More health and wellness trends, like walking (Forty-nine percent of 13-39-year-olds say they take part in walking / hiking), fitness tracking, and gym, that involve getting out of the house, took the last few spots of the list. YPulse’s health and fitness report from last year found that 48% of 13-39-year-olds cancelled a gym membership. But according to an Orangetheory Fitness study, 30% of Americans say they miss exercising in a gym and seven in 10 say they miss the workout routines they had before the pandemic. Our research also found that 72% of 13-39-year-olds who have been regularly working out say they’ve been enjoying working out at-home, and while we don’t think at-home workouts are going to go ahead post-COVID, there are some young consumers who are itching to get back to the gym. However, at-home brands like HelloFresh, Tonal, Skillshare, and Nurx have expressed how they aren’t worried since staying at home has taught young consumers that telehealth is more accessible than traditional healthcare options, and that interactive at-home workout equipment can be more effective than mindlessly trying out new things at the gym. So, while young people are eager to get out more in the coming months, it’s unlikely they will “leave behind the benefits of going fully virtual.”
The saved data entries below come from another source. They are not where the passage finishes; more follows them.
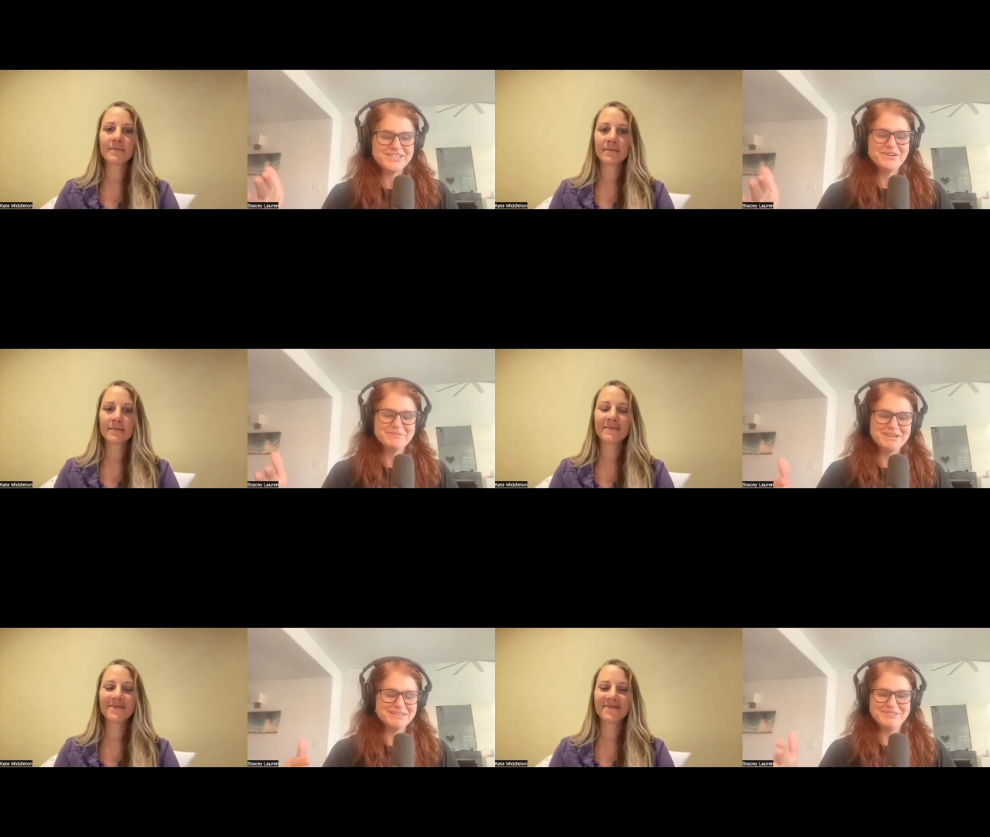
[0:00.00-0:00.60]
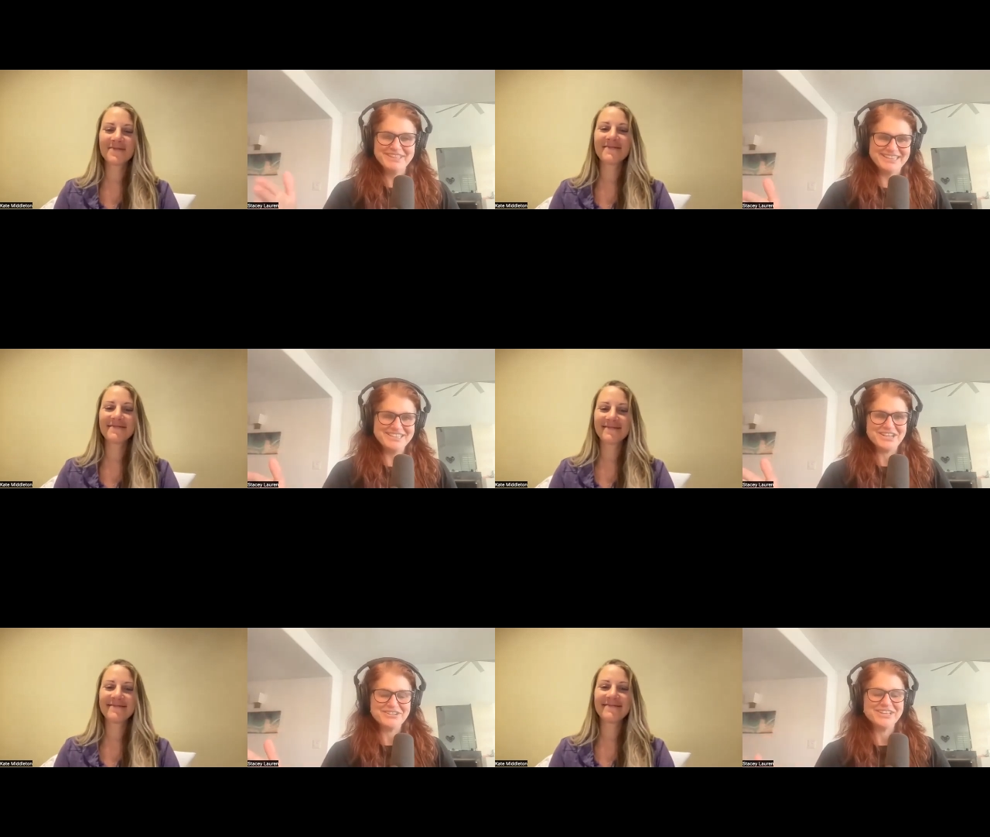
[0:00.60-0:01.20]
Speaker 1: know, I'm not completely
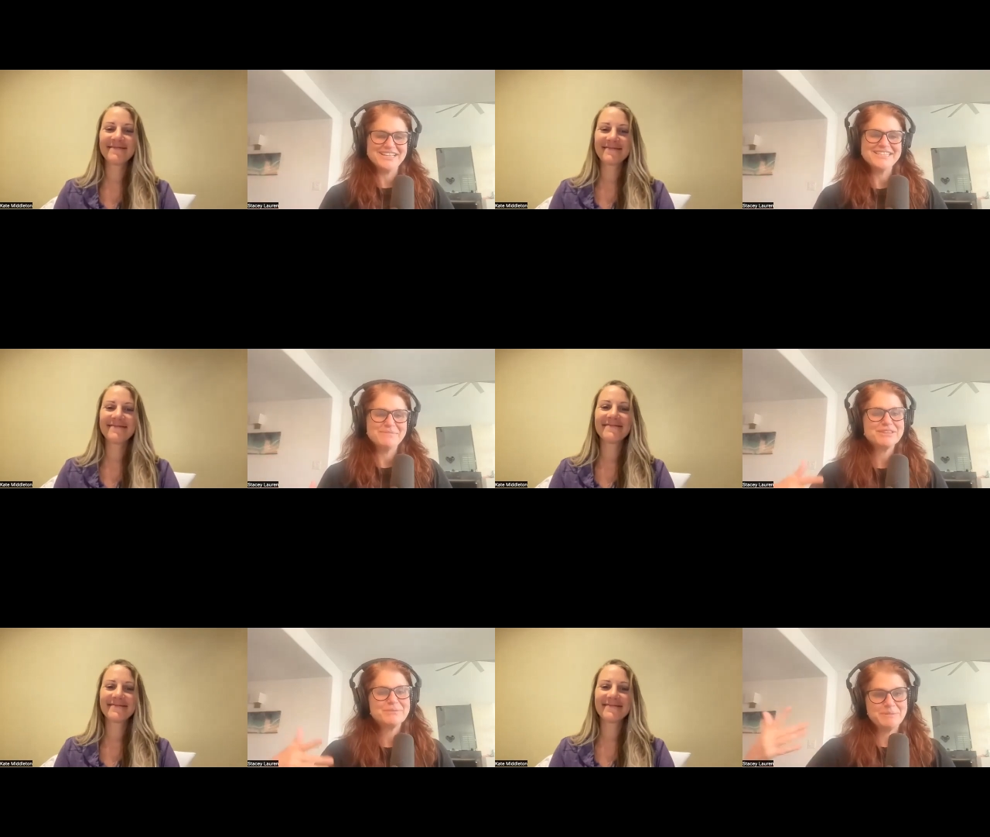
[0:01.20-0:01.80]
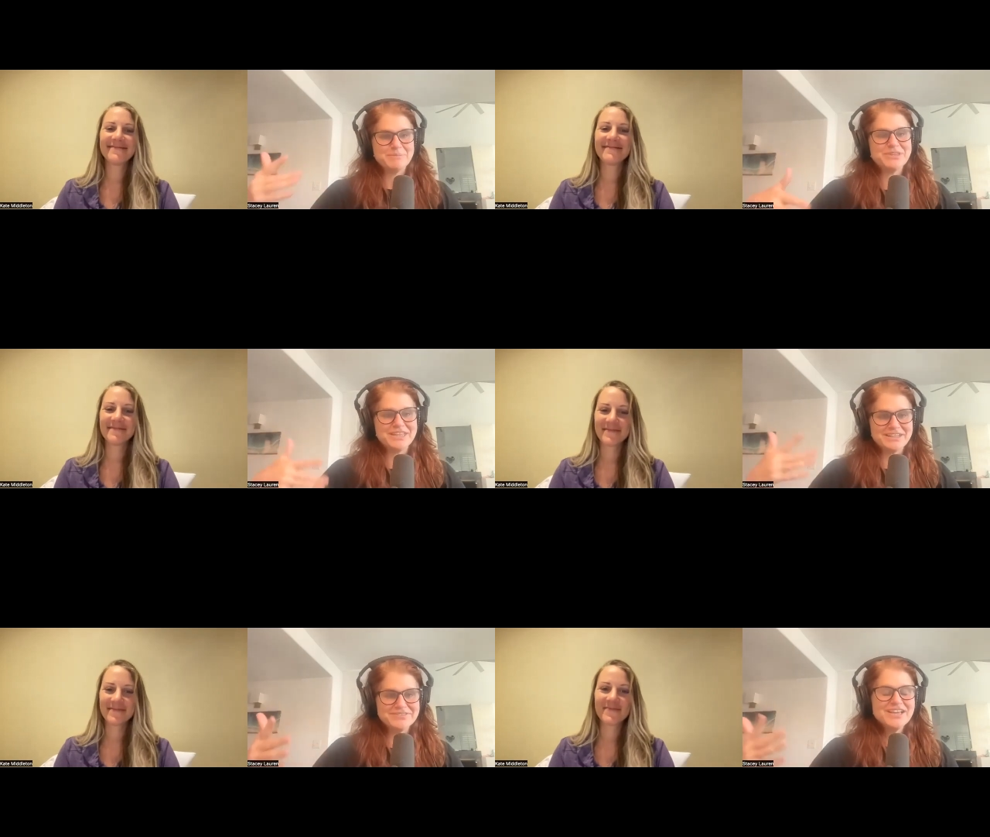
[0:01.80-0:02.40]
generalizing, but the people that
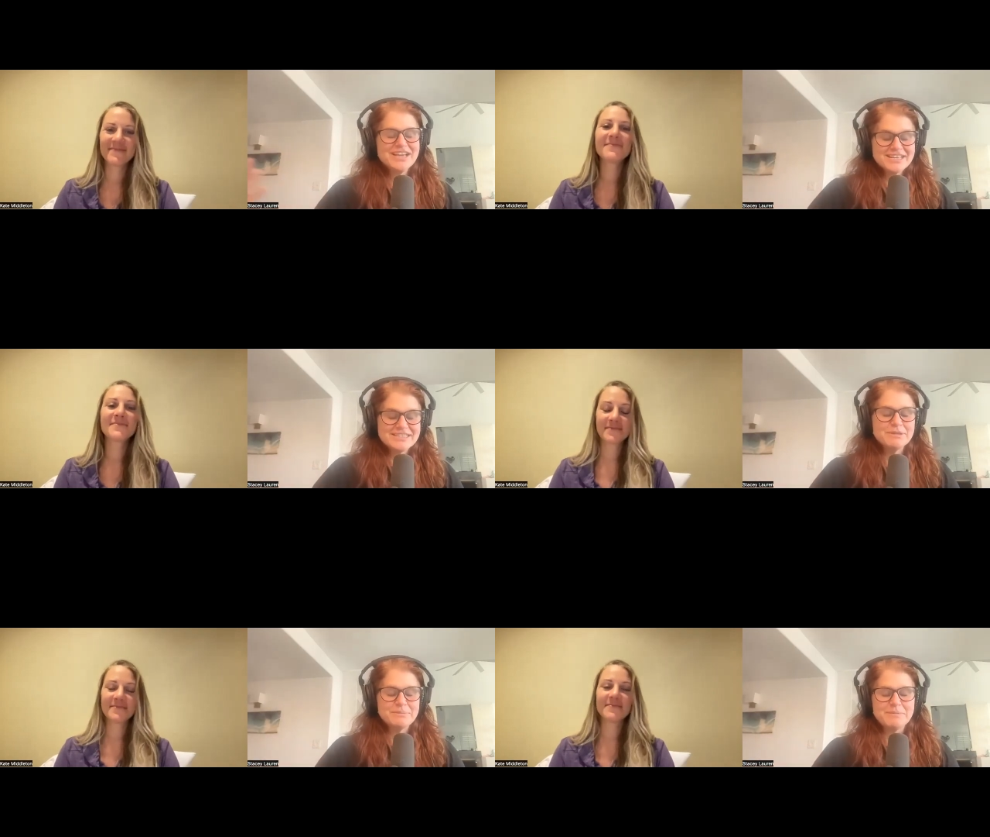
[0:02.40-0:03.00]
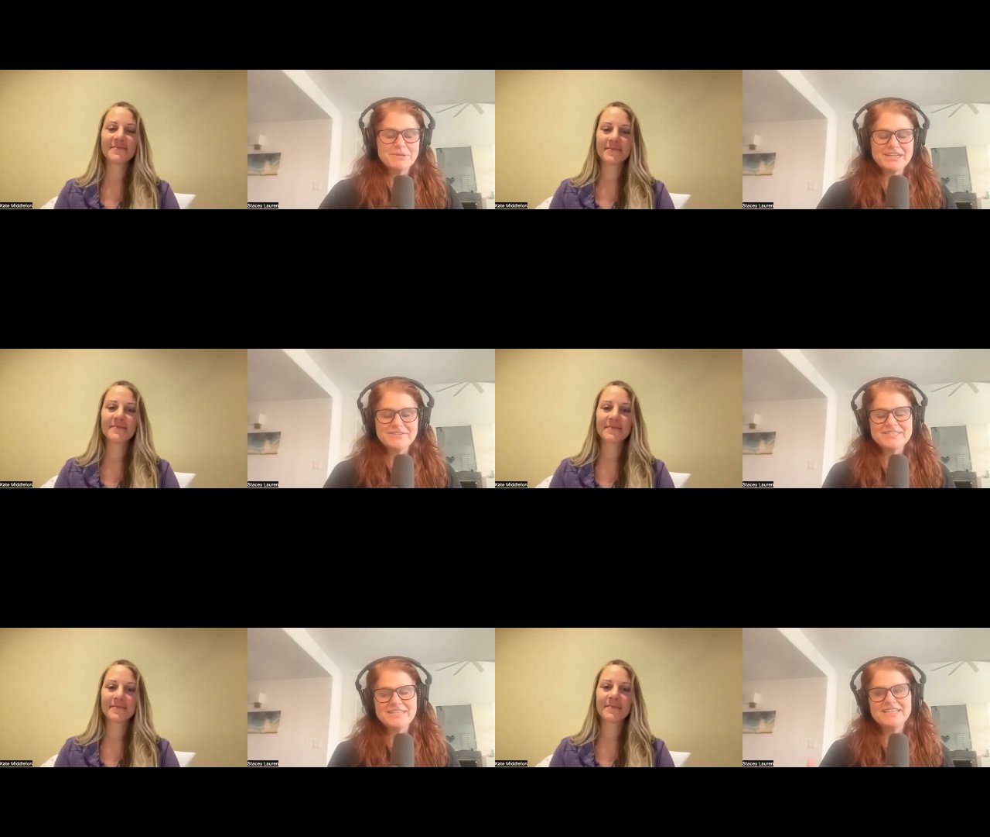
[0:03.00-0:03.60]
I've, some of the people that I've
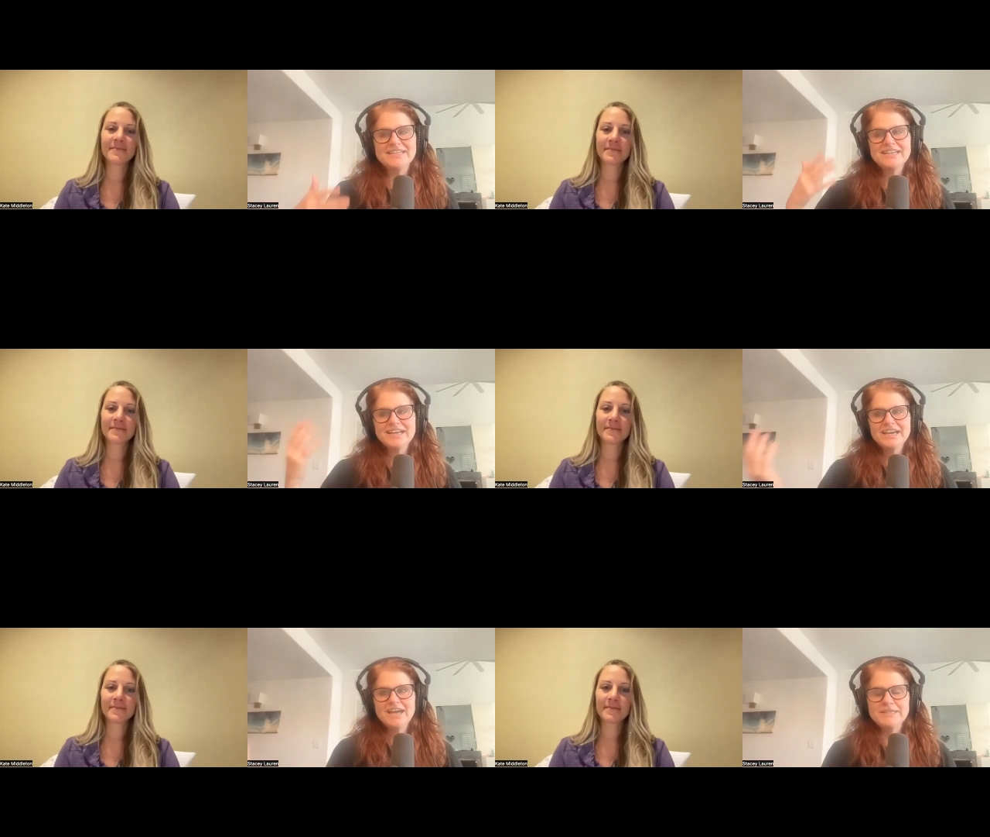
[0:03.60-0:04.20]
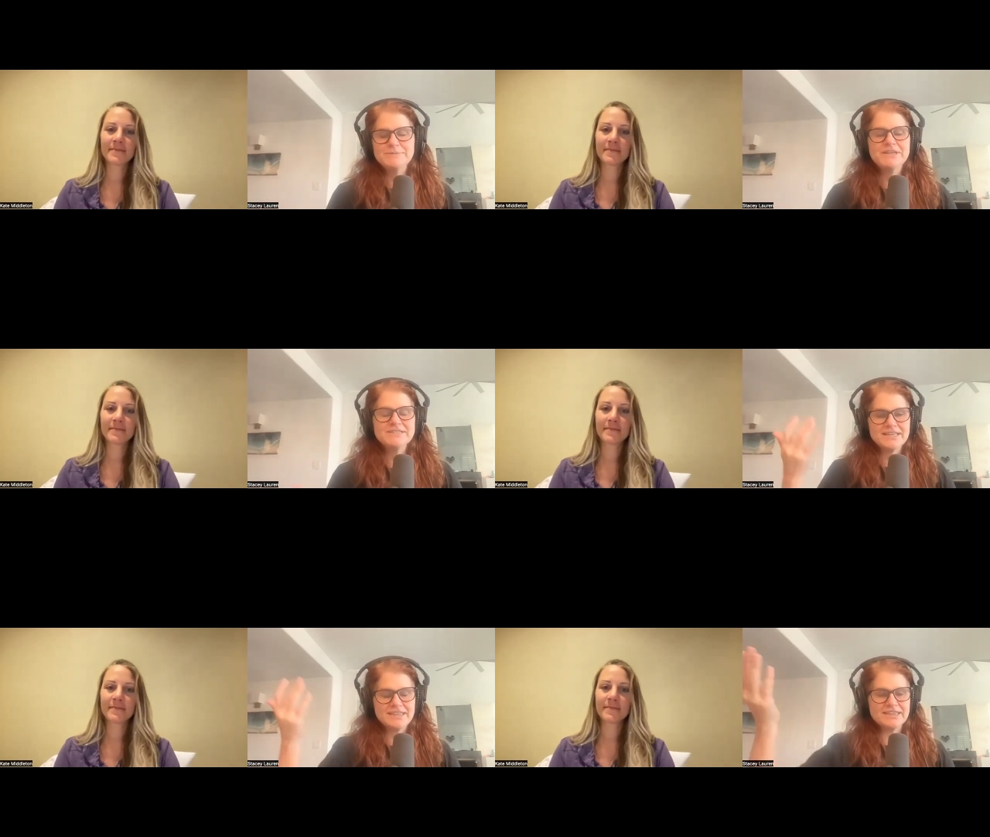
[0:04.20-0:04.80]
seen, it's because
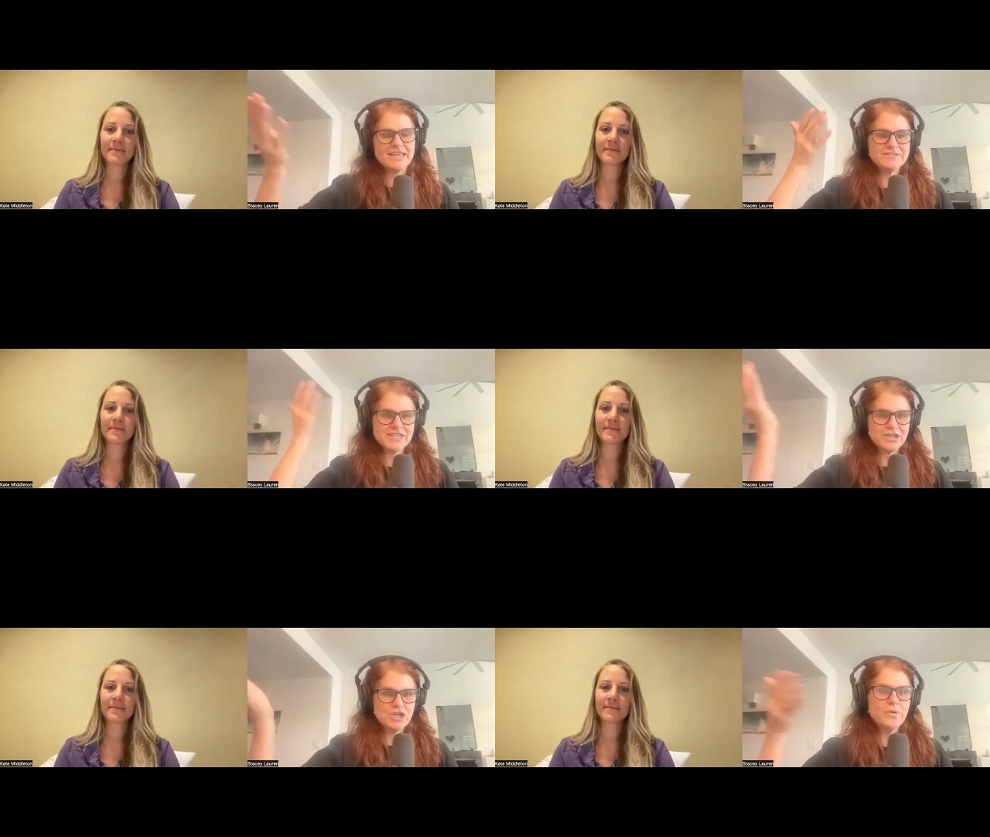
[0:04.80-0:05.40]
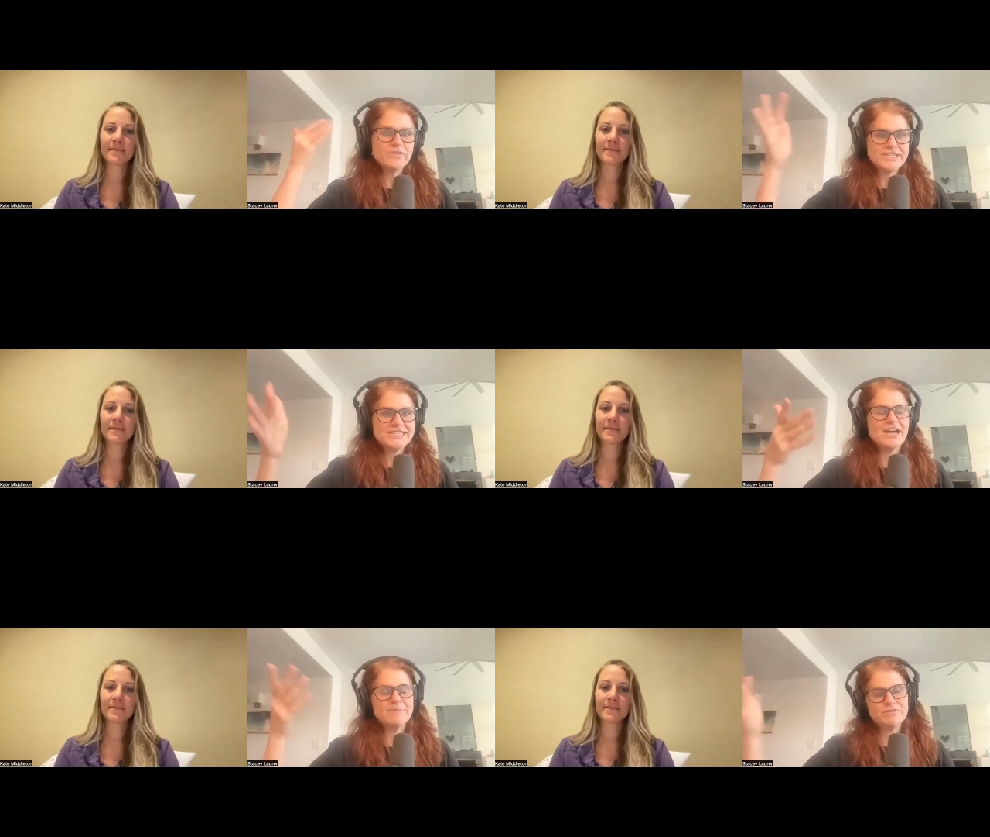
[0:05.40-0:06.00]
they think they have to know every
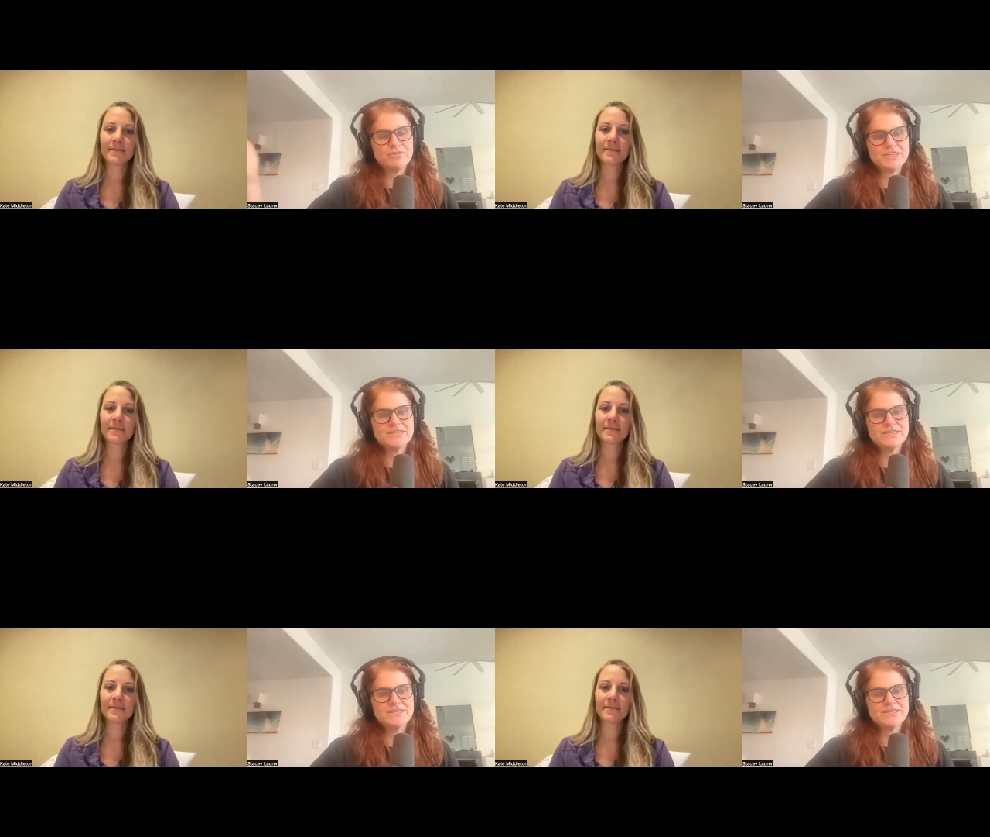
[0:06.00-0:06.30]
step before they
Brands should keep in mind that while some of the health and wellness trends that young consumers were interested in before have shifted in priority, exercising and staying fit as well as focusing on healthier diets are still important to them. Clearly, as COVID-19 lingers, finding ways to continue protecting themselves against it will continue to be a top priority for them in months to come—knowing that they’re likely going to balance their old post-pandemic activities with things they can still do at home.